* What you need to do *
Each line of the material must be repeated precisely, with the pictures left out.

┄┄┄┄┄┄┄┄┄┄┄┄┄┄┄┄┄┄┄┄

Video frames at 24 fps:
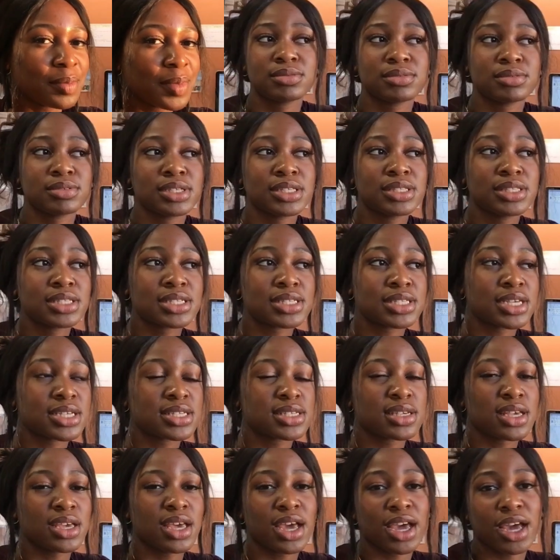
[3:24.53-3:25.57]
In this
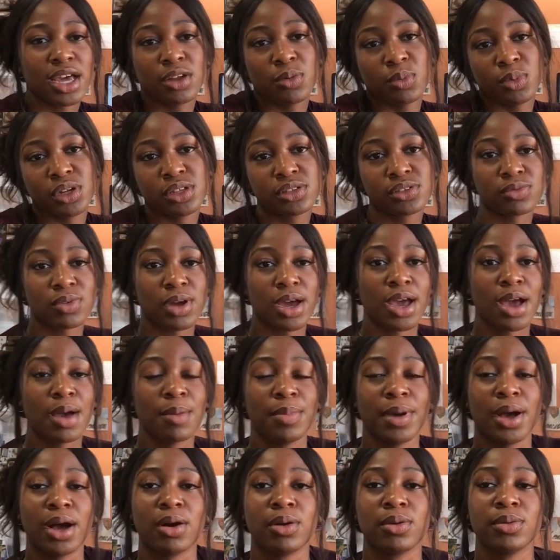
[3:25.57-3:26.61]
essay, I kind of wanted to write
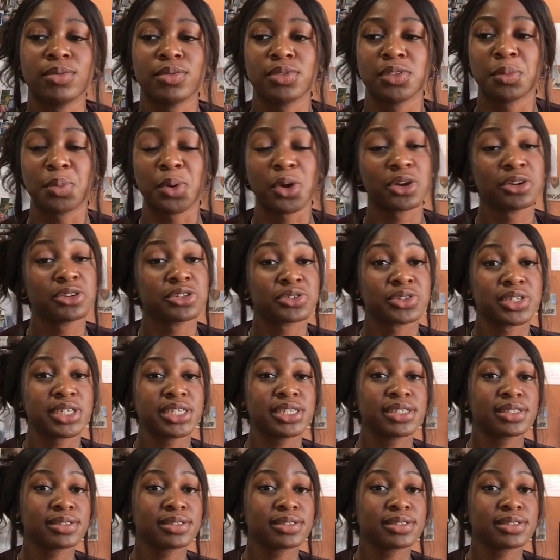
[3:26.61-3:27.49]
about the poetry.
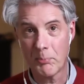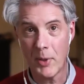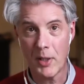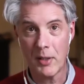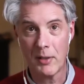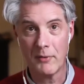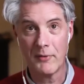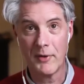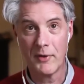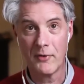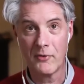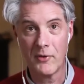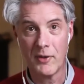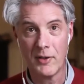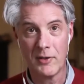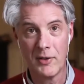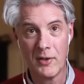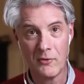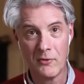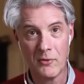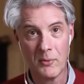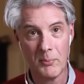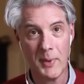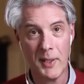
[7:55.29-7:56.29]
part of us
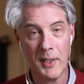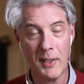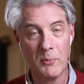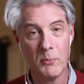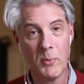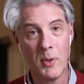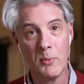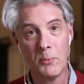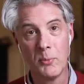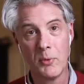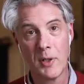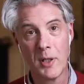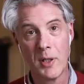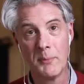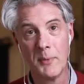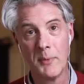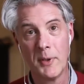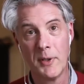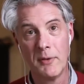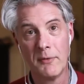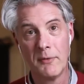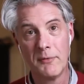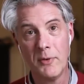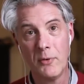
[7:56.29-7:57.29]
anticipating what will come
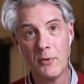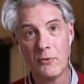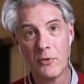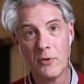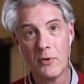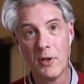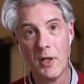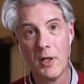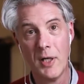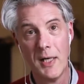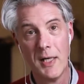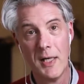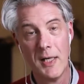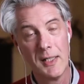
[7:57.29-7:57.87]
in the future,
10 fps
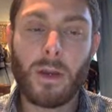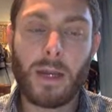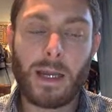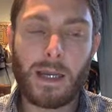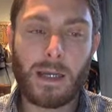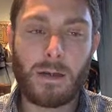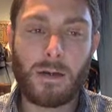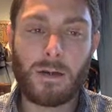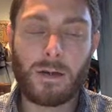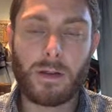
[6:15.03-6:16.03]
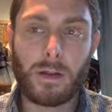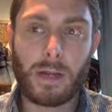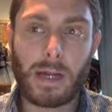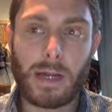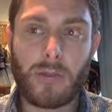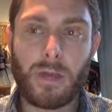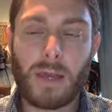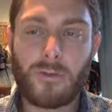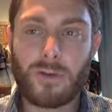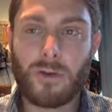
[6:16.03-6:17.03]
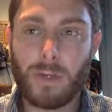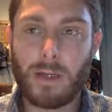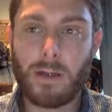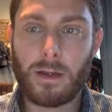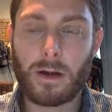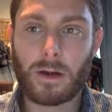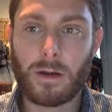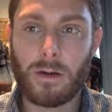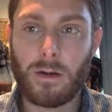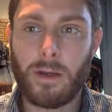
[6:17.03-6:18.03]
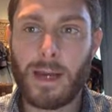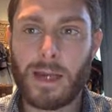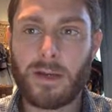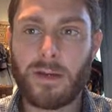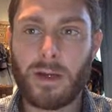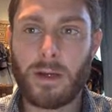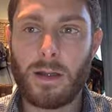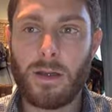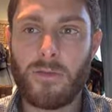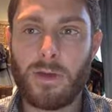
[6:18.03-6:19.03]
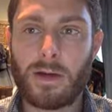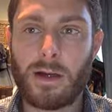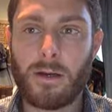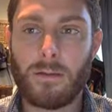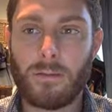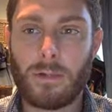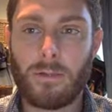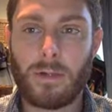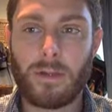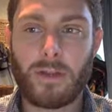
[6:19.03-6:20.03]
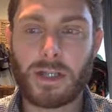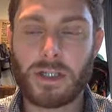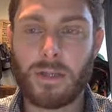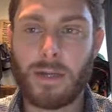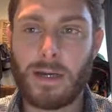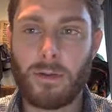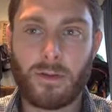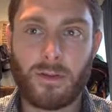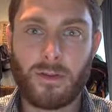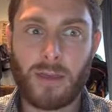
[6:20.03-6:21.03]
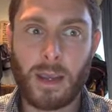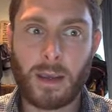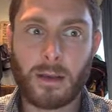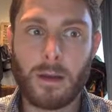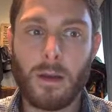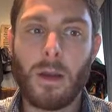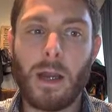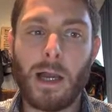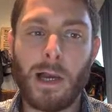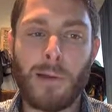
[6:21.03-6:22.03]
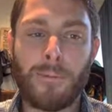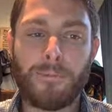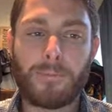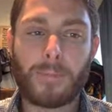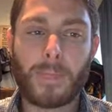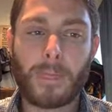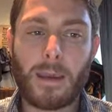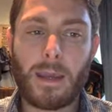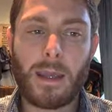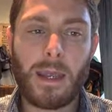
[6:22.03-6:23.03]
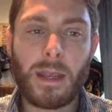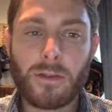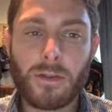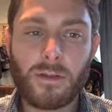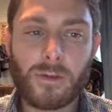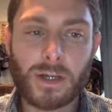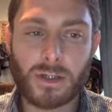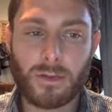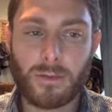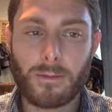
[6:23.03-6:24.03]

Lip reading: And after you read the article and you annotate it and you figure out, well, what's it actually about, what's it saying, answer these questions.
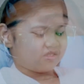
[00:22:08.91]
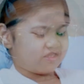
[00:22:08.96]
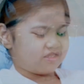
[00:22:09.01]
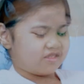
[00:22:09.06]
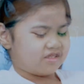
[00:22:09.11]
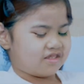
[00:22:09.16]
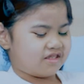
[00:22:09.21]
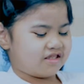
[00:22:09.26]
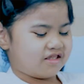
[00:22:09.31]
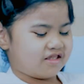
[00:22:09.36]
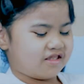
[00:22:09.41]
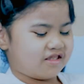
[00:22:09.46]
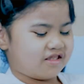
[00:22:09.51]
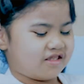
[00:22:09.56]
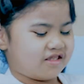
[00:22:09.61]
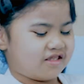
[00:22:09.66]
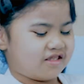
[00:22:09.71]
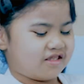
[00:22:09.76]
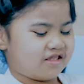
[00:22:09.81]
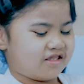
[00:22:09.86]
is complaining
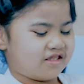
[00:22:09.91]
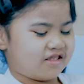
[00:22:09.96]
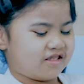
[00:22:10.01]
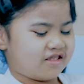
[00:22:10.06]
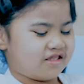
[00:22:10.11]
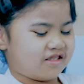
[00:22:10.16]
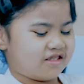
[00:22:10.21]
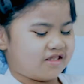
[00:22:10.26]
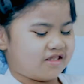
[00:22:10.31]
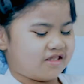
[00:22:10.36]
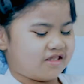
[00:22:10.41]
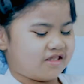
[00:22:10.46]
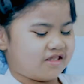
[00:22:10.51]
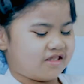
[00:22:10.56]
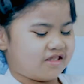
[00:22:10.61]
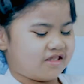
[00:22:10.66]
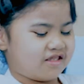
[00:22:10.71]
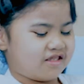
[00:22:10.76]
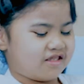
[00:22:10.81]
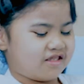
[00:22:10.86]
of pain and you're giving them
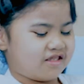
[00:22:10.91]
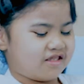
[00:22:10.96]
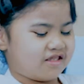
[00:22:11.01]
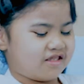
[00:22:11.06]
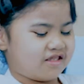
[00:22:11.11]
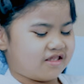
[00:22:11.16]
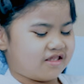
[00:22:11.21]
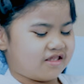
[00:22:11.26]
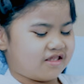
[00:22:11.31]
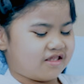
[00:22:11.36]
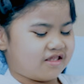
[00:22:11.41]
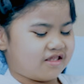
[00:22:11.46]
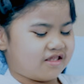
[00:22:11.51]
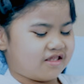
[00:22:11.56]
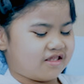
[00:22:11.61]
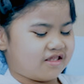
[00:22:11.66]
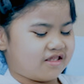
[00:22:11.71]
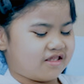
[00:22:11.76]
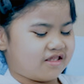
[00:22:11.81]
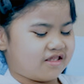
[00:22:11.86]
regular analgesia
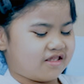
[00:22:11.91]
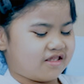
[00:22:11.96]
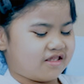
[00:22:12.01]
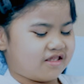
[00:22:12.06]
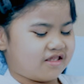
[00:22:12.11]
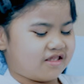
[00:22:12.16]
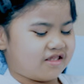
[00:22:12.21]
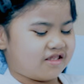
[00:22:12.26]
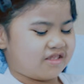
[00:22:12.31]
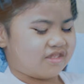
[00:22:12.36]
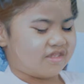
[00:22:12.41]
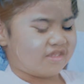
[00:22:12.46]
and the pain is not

┄┄┄┄┄┄┄┄┄┄┄┄┄┄┄┄┄┄┄┄

* Written response *
Video frames at 24 fps:
[3:24.53-3:25.57]
In this
[3:25.57-3:26.61]
essay, I kind of wanted to write
[3:26.61-3:27.49]
about the poetry.
[7:55.29-7:56.29]
part of us
[7:56.29-7:57.29]
anticipating what will come
[7:57.29-7:57.87]
in the future,
10 fps
[6:15.03-6:16.03]
[6:16.03-6:17.03]
[6:17.03-6:18.03]
[6:18.03-6:19.03]
[6:19.03-6:20.03]
[6:20.03-6:21.03]
[6:21.03-6:22.03]
[6:22.03-6:23.03]
[6:23.03-6:24.03]

Lip reading: And after you read the article and you annotate it and you figure out, well, what's it actually about, what's it saying, answer these questions.
[00:22:08.91]
[00:22:08.96]
[00:22:09.01]
[00:22:09.06]
[00:22:09.11]
[00:22:09.16]
[00:22:09.21]
[00:22:09.26]
[00:22:09.31]
[00:22:09.36]
[00:22:09.41]
[00:22:09.46]
[00:22:09.51]
[00:22:09.56]
[00:22:09.61]
[00:22:09.66]
[00:22:09.71]
[00:22:09.76]
[00:22:09.81]
[00:22:09.86]
is complaining
[00:22:09.91]
[00:22:09.96]
[00:22:10.01]
[00:22:10.06]
[00:22:10.11]
[00:22:10.16]
[00:22:10.21]
[00:22:10.26]
[00:22:10.31]
[00:22:10.36]
[00:22:10.41]
[00:22:10.46]
[00:22:10.51]
[00:22:10.56]
[00:22:10.61]
[00:22:10.66]
[00:22:10.71]
[00:22:10.76]
[00:22:10.81]
[00:22:10.86]
of pain and you're giving them
[00:22:10.91]
[00:22:10.96]
[00:22:11.01]
[00:22:11.06]
[00:22:11.11]
[00:22:11.16]
[00:22:11.21]
[00:22:11.26]
[00:22:11.31]
[00:22:11.36]
[00:22:11.41]
[00:22:11.46]
[00:22:11.51]
[00:22:11.56]
[00:22:11.61]
[00:22:11.66]
[00:22:11.71]
[00:22:11.76]
[00:22:11.81]
[00:22:11.86]
regular analgesia
[00:22:11.91]
[00:22:11.96]
[00:22:12.01]
[00:22:12.06]
[00:22:12.11]
[00:22:12.16]
[00:22:12.21]
[00:22:12.26]
[00:22:12.31]
[00:22:12.36]
[00:22:12.41]
[00:22:12.46]
and the pain is not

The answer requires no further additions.